◆ **Input data**:
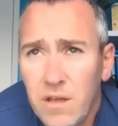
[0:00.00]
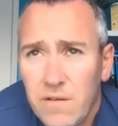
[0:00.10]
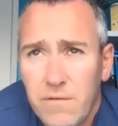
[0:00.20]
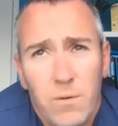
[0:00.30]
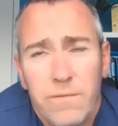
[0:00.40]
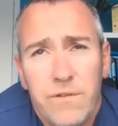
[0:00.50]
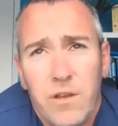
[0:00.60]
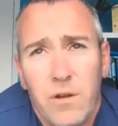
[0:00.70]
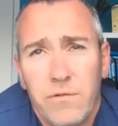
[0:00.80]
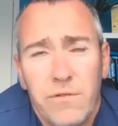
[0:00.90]
but
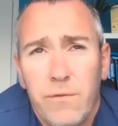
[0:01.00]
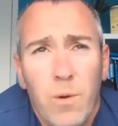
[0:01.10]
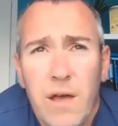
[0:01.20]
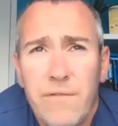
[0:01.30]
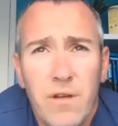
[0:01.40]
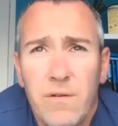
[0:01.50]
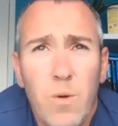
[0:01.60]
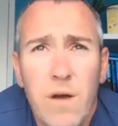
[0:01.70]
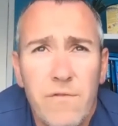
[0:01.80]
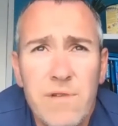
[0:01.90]
you know, for whatever
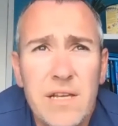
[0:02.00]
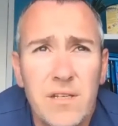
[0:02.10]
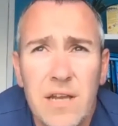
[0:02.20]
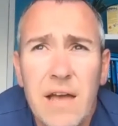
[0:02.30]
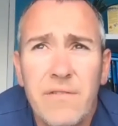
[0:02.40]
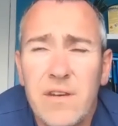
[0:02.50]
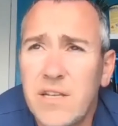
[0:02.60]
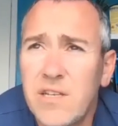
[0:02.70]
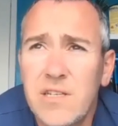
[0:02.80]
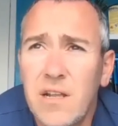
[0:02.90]
whatever reason, haven't
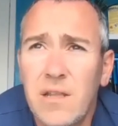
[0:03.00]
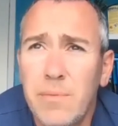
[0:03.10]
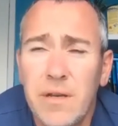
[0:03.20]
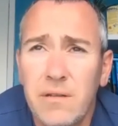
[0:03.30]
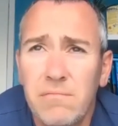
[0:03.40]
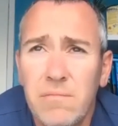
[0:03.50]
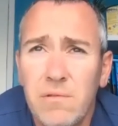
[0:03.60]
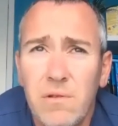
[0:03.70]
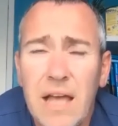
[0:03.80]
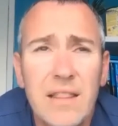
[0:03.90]
necessarily been
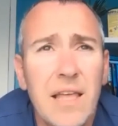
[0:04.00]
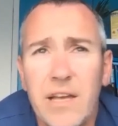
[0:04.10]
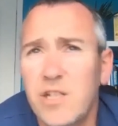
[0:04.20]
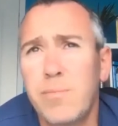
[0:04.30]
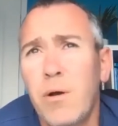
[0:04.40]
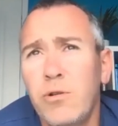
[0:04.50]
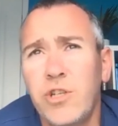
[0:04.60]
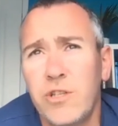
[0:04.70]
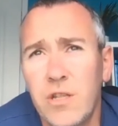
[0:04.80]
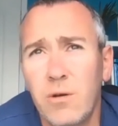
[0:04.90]
had that
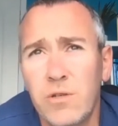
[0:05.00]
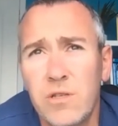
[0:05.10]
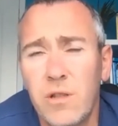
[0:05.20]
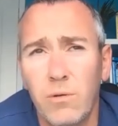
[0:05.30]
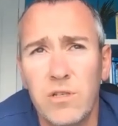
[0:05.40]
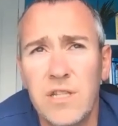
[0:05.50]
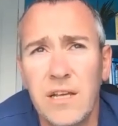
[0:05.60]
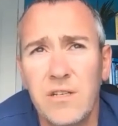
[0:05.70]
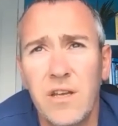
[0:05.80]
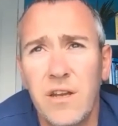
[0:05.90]
exposure to those those
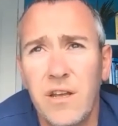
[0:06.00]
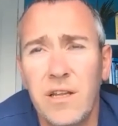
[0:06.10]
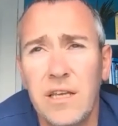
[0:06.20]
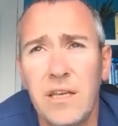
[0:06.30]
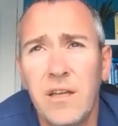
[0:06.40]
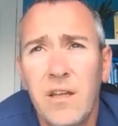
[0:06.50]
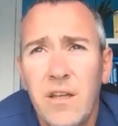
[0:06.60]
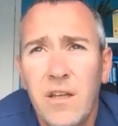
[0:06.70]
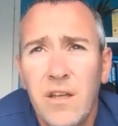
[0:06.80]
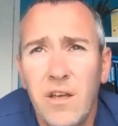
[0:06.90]
things at an early
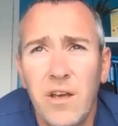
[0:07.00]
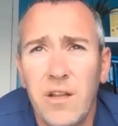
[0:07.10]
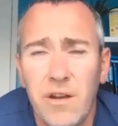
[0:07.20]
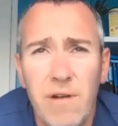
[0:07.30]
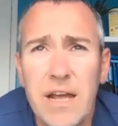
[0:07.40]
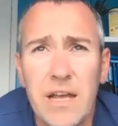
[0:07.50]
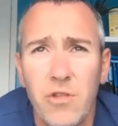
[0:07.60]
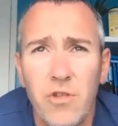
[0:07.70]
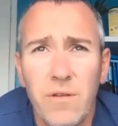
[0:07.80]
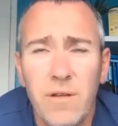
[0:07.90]
earlier
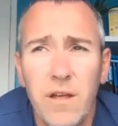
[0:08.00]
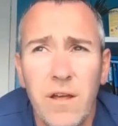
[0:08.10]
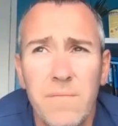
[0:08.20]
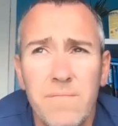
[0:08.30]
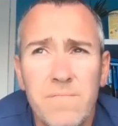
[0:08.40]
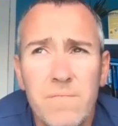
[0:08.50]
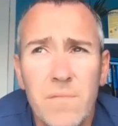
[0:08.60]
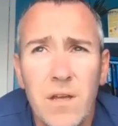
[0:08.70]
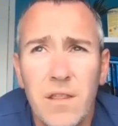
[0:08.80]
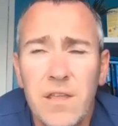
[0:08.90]
age. Um,
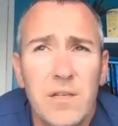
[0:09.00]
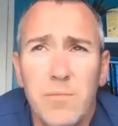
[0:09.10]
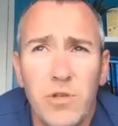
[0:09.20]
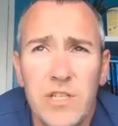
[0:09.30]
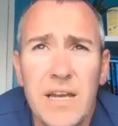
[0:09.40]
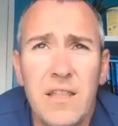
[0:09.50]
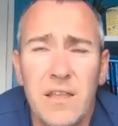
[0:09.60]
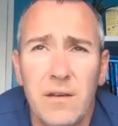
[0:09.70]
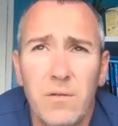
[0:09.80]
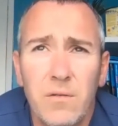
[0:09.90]
and I think as much as
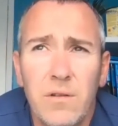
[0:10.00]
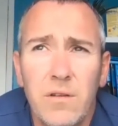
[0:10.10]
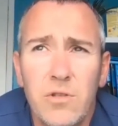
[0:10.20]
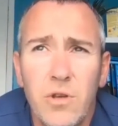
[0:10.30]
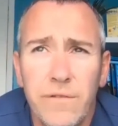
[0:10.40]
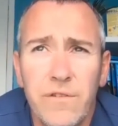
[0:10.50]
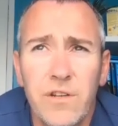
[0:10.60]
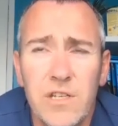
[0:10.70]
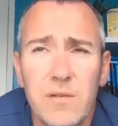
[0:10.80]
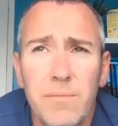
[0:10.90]
anything,
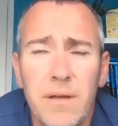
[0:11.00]
toughness is a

◆ **Task requirements**: In the copy, include no pictures; everything else in the material should be written out exactly.

◆ **Answer to this exercise**:
[0:00.00]
[0:00.10]
[0:00.20]
[0:00.30]
[0:00.40]
[0:00.50]
[0:00.60]
[0:00.70]
[0:00.80]
[0:00.90]
but
[0:01.00]
[0:01.10]
[0:01.20]
[0:01.30]
[0:01.40]
[0:01.50]
[0:01.60]
[0:01.70]
[0:01.80]
[0:01.90]
you know, for whatever
[0:02.00]
[0:02.10]
[0:02.20]
[0:02.30]
[0:02.40]
[0:02.50]
[0:02.60]
[0:02.70]
[0:02.80]
[0:02.90]
whatever reason, haven't
[0:03.00]
[0:03.10]
[0:03.20]
[0:03.30]
[0:03.40]
[0:03.50]
[0:03.60]
[0:03.70]
[0:03.80]
[0:03.90]
necessarily been
[0:04.00]
[0:04.10]
[0:04.20]
[0:04.30]
[0:04.40]
[0:04.50]
[0:04.60]
[0:04.70]
[0:04.80]
[0:04.90]
had that
[0:05.00]
[0:05.10]
[0:05.20]
[0:05.30]
[0:05.40]
[0:05.50]
[0:05.60]
[0:05.70]
[0:05.80]
[0:05.90]
exposure to those those
[0:06.00]
[0:06.10]
[0:06.20]
[0:06.30]
[0:06.40]
[0:06.50]
[0:06.60]
[0:06.70]
[0:06.80]
[0:06.90]
things at an early
[0:07.00]
[0:07.10]
[0:07.20]
[0:07.30]
[0:07.40]
[0:07.50]
[0:07.60]
[0:07.70]
[0:07.80]
[0:07.90]
earlier
[0:08.00]
[0:08.10]
[0:08.20]
[0:08.30]
[0:08.40]
[0:08.50]
[0:08.60]
[0:08.70]
[0:08.80]
[0:08.90]
age. Um,
[0:09.00]
[0:09.10]
[0:09.20]
[0:09.30]
[0:09.40]
[0:09.50]
[0:09.60]
[0:09.70]
[0:09.80]
[0:09.90]
and I think as much as
[0:10.00]
[0:10.10]
[0:10.20]
[0:10.30]
[0:10.40]
[0:10.50]
[0:10.60]
[0:10.70]
[0:10.80]
[0:10.90]
anything,
[0:11.00]
toughness is a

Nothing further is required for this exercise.